■ **Work request**
Every line below must be reproduced exactly; no pictures are to be included.

Dataset items:
....................

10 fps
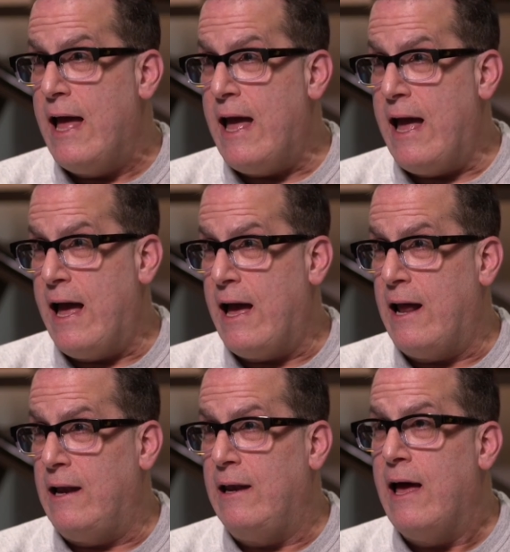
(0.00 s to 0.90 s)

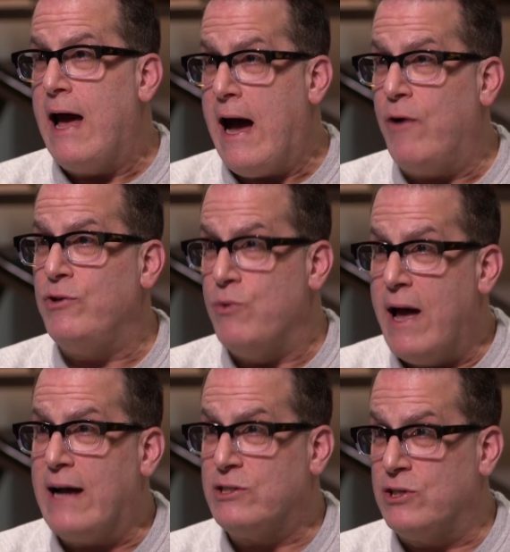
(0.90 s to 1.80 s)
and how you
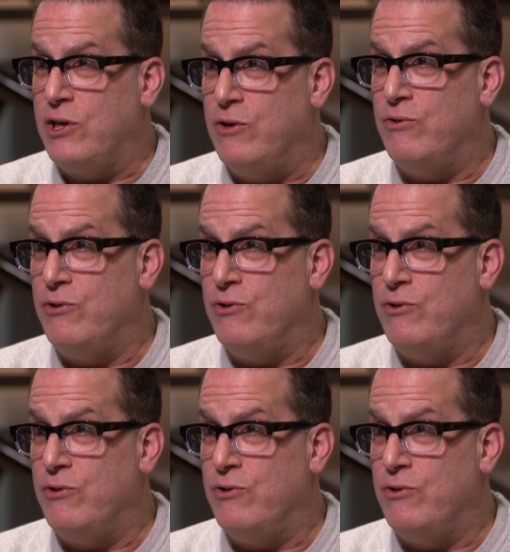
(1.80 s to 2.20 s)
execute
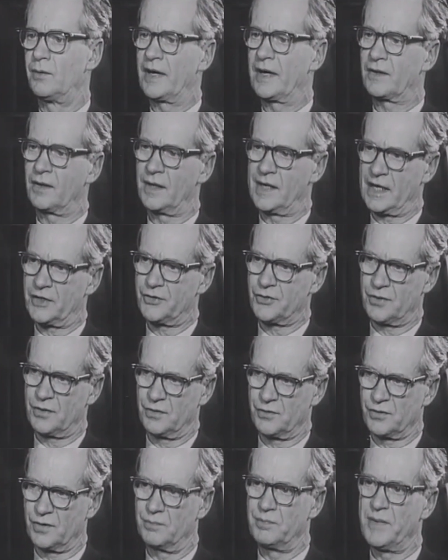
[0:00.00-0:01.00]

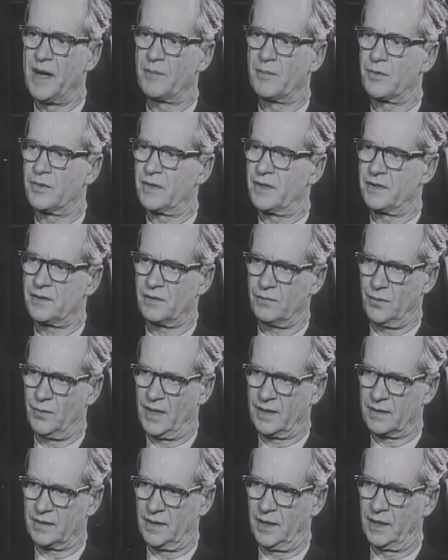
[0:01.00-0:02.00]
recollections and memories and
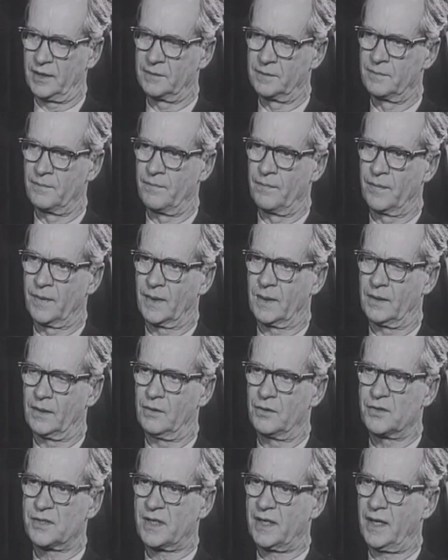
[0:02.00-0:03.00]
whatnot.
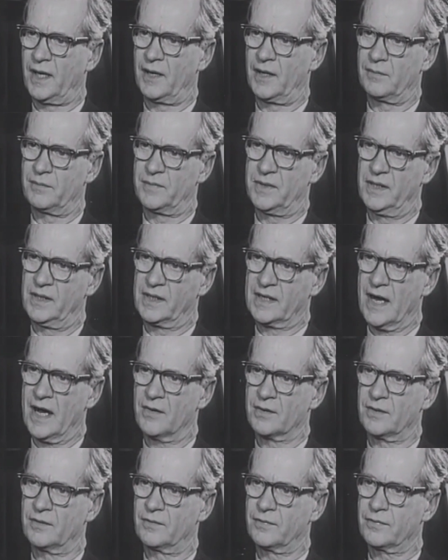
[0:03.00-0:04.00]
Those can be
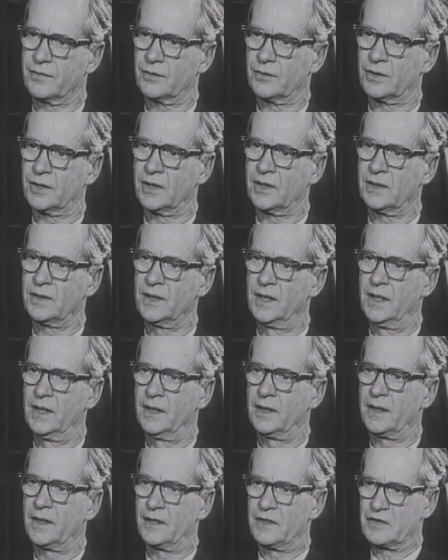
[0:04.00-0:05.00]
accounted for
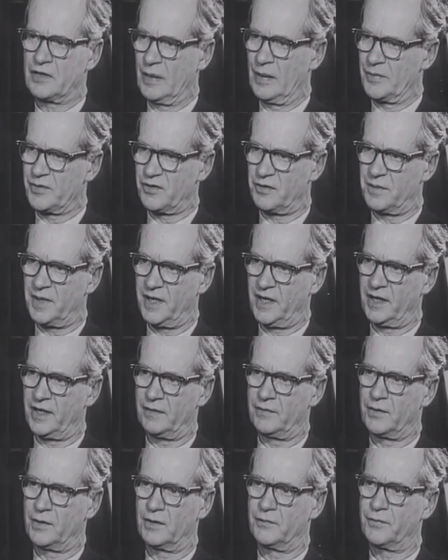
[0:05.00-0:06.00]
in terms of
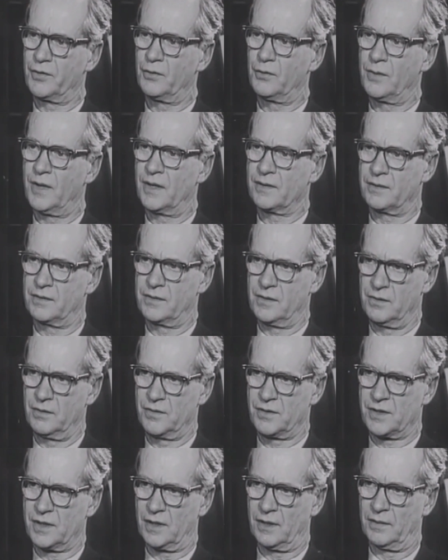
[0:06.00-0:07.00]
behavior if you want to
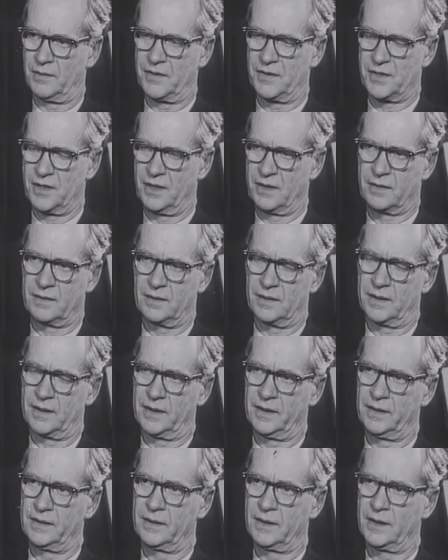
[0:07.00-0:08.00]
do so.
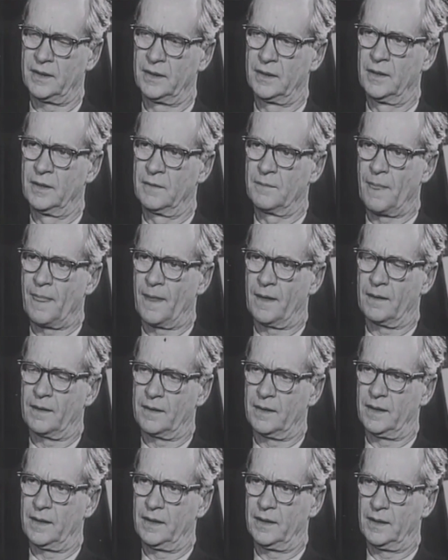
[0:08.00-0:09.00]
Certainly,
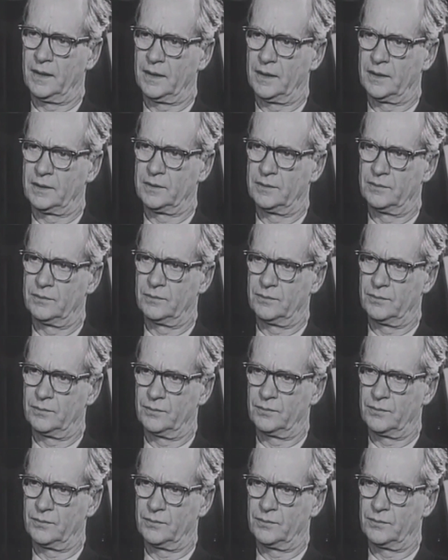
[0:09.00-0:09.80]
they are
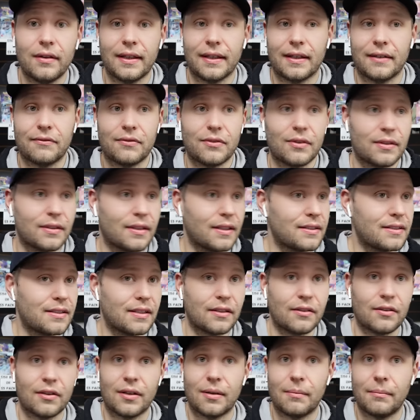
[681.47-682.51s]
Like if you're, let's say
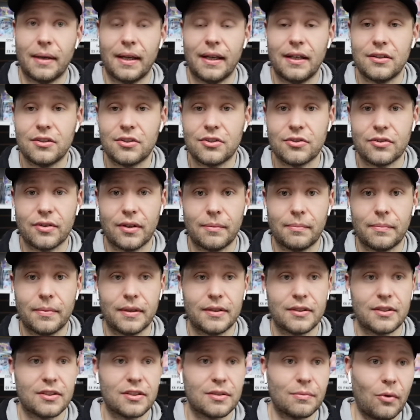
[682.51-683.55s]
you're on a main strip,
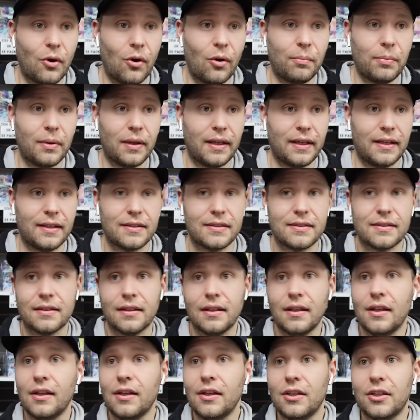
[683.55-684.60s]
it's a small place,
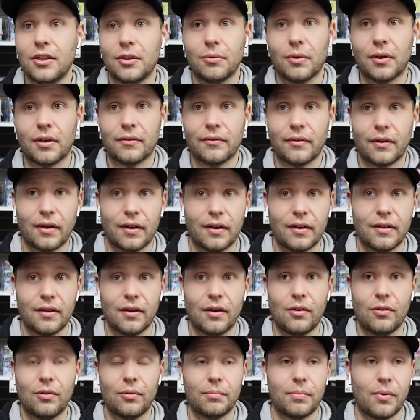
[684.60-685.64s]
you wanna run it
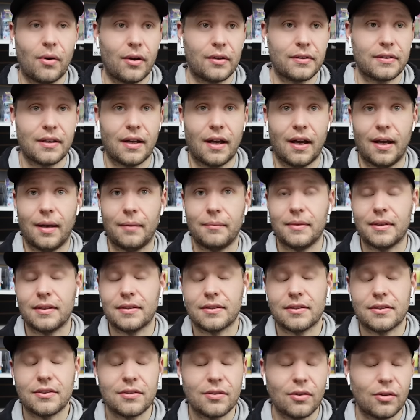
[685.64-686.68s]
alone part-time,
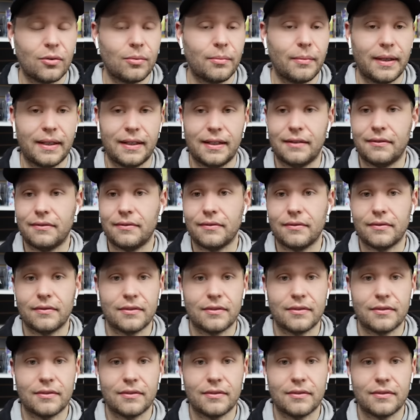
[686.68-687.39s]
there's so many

....................

■ **Answer box**
10 fps
(0.00 s to 0.90 s)

(0.90 s to 1.80 s)
and how you
(1.80 s to 2.20 s)
execute
[0:00.00-0:01.00]

[0:01.00-0:02.00]
recollections and memories and
[0:02.00-0:03.00]
whatnot.
[0:03.00-0:04.00]
Those can be
[0:04.00-0:05.00]
accounted for
[0:05.00-0:06.00]
in terms of
[0:06.00-0:07.00]
behavior if you want to
[0:07.00-0:08.00]
do so.
[0:08.00-0:09.00]
Certainly,
[0:09.00-0:09.80]
they are
[681.47-682.51s]
Like if you're, let's say
[682.51-683.55s]
you're on a main strip,
[683.55-684.60s]
it's a small place,
[684.60-685.64s]
you wanna run it
[685.64-686.68s]
alone part-time,
[686.68-687.39s]
there's so many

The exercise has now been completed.